[Records from a collection]
──────

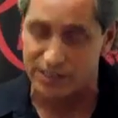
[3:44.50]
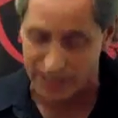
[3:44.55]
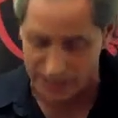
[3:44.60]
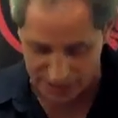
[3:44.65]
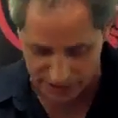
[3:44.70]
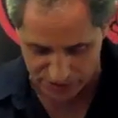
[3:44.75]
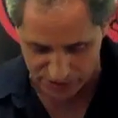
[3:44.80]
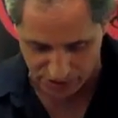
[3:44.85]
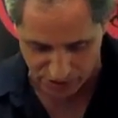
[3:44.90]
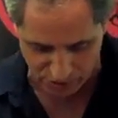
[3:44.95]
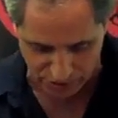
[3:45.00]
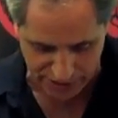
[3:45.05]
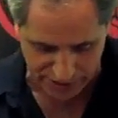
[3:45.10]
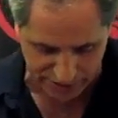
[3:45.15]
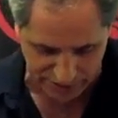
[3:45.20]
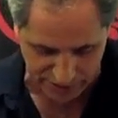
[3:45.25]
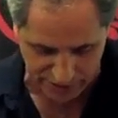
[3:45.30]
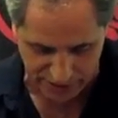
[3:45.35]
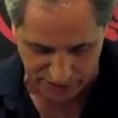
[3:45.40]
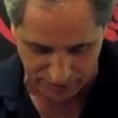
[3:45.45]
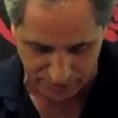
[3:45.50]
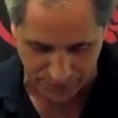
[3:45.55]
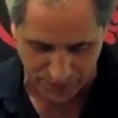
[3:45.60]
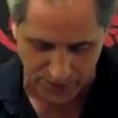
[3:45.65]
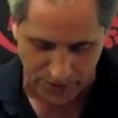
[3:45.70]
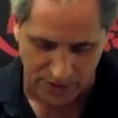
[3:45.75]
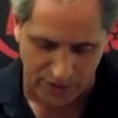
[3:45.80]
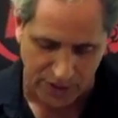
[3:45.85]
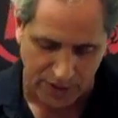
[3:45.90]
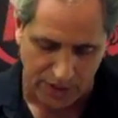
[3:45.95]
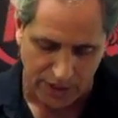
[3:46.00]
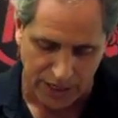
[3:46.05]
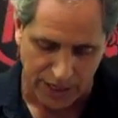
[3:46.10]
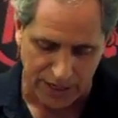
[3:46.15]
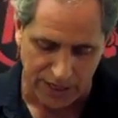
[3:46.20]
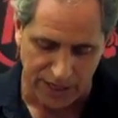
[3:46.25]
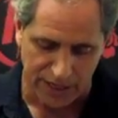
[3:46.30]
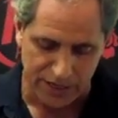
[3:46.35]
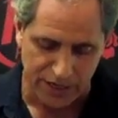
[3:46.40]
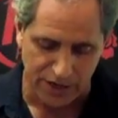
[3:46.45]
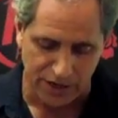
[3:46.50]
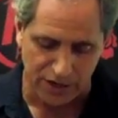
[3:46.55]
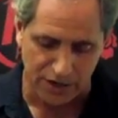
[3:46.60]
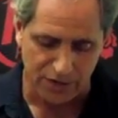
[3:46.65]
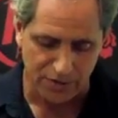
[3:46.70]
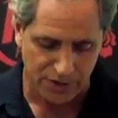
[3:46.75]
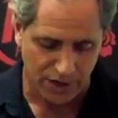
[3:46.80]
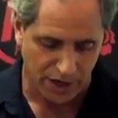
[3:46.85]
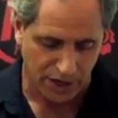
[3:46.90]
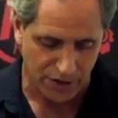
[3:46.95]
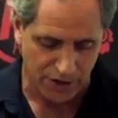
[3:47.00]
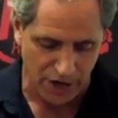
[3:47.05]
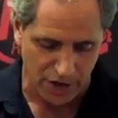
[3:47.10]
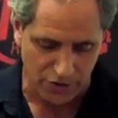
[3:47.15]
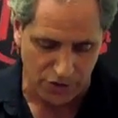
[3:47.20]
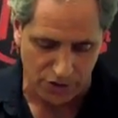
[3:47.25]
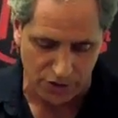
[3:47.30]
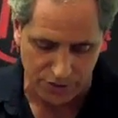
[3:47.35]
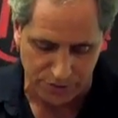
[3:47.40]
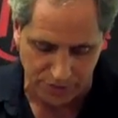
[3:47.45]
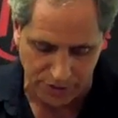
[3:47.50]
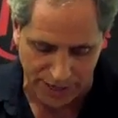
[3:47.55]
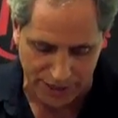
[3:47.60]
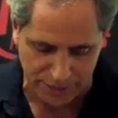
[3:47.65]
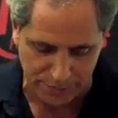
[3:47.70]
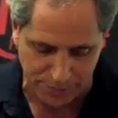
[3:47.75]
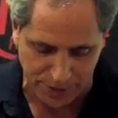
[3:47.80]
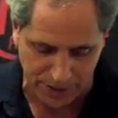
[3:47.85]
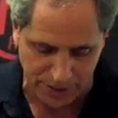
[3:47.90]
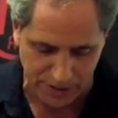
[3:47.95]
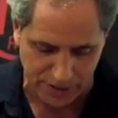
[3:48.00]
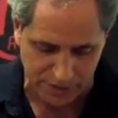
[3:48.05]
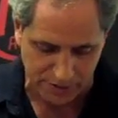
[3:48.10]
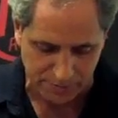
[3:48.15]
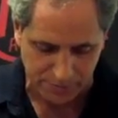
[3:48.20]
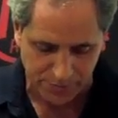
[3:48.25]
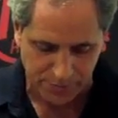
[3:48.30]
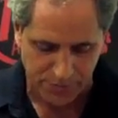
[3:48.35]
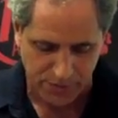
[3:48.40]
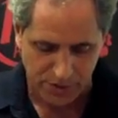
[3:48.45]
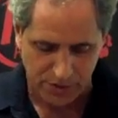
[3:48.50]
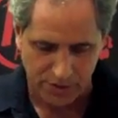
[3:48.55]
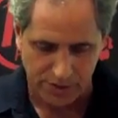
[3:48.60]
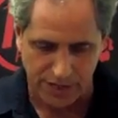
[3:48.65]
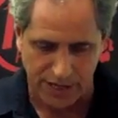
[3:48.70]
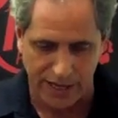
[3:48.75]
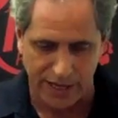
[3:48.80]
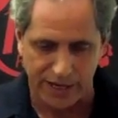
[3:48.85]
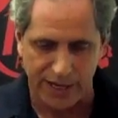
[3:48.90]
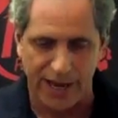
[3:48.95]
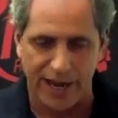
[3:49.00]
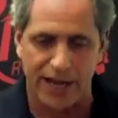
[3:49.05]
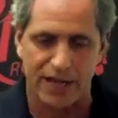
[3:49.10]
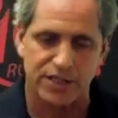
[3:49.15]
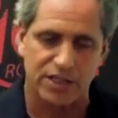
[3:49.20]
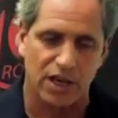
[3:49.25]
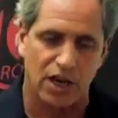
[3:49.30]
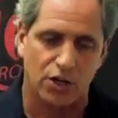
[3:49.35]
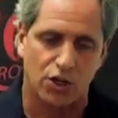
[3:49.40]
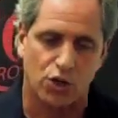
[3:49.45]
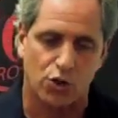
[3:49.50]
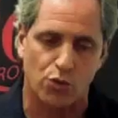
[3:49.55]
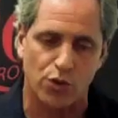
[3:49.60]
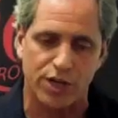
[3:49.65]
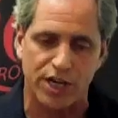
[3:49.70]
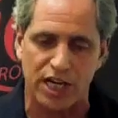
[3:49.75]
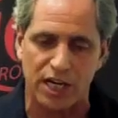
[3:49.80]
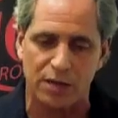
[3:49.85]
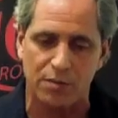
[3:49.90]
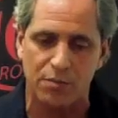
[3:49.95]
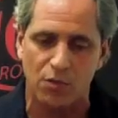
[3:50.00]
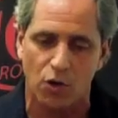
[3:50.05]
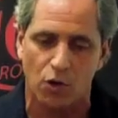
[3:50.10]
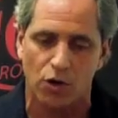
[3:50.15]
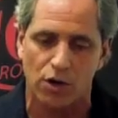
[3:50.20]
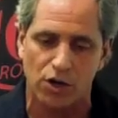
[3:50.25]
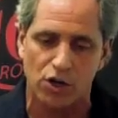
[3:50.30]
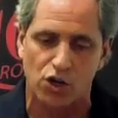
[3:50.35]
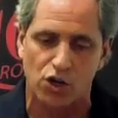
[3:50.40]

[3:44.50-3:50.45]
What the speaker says: Day, that's a great thing. And then here, another light pink that has a cream or a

──────

* **How to complete this task**:
Copy the records exactly, minus any pictures.

* **Answer box**:
[3:44.50]
[3:44.55]
[3:44.60]
[3:44.65]
[3:44.70]
[3:44.75]
[3:44.80]
[3:44.85]
[3:44.90]
[3:44.95]
[3:45.00]
[3:45.05]
[3:45.10]
[3:45.15]
[3:45.20]
[3:45.25]
[3:45.30]
[3:45.35]
[3:45.40]
[3:45.45]
[3:45.50]
[3:45.55]
[3:45.60]
[3:45.65]
[3:45.70]
[3:45.75]
[3:45.80]
[3:45.85]
[3:45.90]
[3:45.95]
[3:46.00]
[3:46.05]
[3:46.10]
[3:46.15]
[3:46.20]
[3:46.25]
[3:46.30]
[3:46.35]
[3:46.40]
[3:46.45]
[3:46.50]
[3:46.55]
[3:46.60]
[3:46.65]
[3:46.70]
[3:46.75]
[3:46.80]
[3:46.85]
[3:46.90]
[3:46.95]
[3:47.00]
[3:47.05]
[3:47.10]
[3:47.15]
[3:47.20]
[3:47.25]
[3:47.30]
[3:47.35]
[3:47.40]
[3:47.45]
[3:47.50]
[3:47.55]
[3:47.60]
[3:47.65]
[3:47.70]
[3:47.75]
[3:47.80]
[3:47.85]
[3:47.90]
[3:47.95]
[3:48.00]
[3:48.05]
[3:48.10]
[3:48.15]
[3:48.20]
[3:48.25]
[3:48.30]
[3:48.35]
[3:48.40]
[3:48.45]
[3:48.50]
[3:48.55]
[3:48.60]
[3:48.65]
[3:48.70]
[3:48.75]
[3:48.80]
[3:48.85]
[3:48.90]
[3:48.95]
[3:49.00]
[3:49.05]
[3:49.10]
[3:49.15]
[3:49.20]
[3:49.25]
[3:49.30]
[3:49.35]
[3:49.40]
[3:49.45]
[3:49.50]
[3:49.55]
[3:49.60]
[3:49.65]
[3:49.70]
[3:49.75]
[3:49.80]
[3:49.85]
[3:49.90]
[3:49.95]
[3:50.00]
[3:50.05]
[3:50.10]
[3:50.15]
[3:50.20]
[3:50.25]
[3:50.30]
[3:50.35]
[3:50.40]

[3:44.50-3:50.45]
What the speaker says: Day, that's a great thing. And then here, another light pink that has a cream or a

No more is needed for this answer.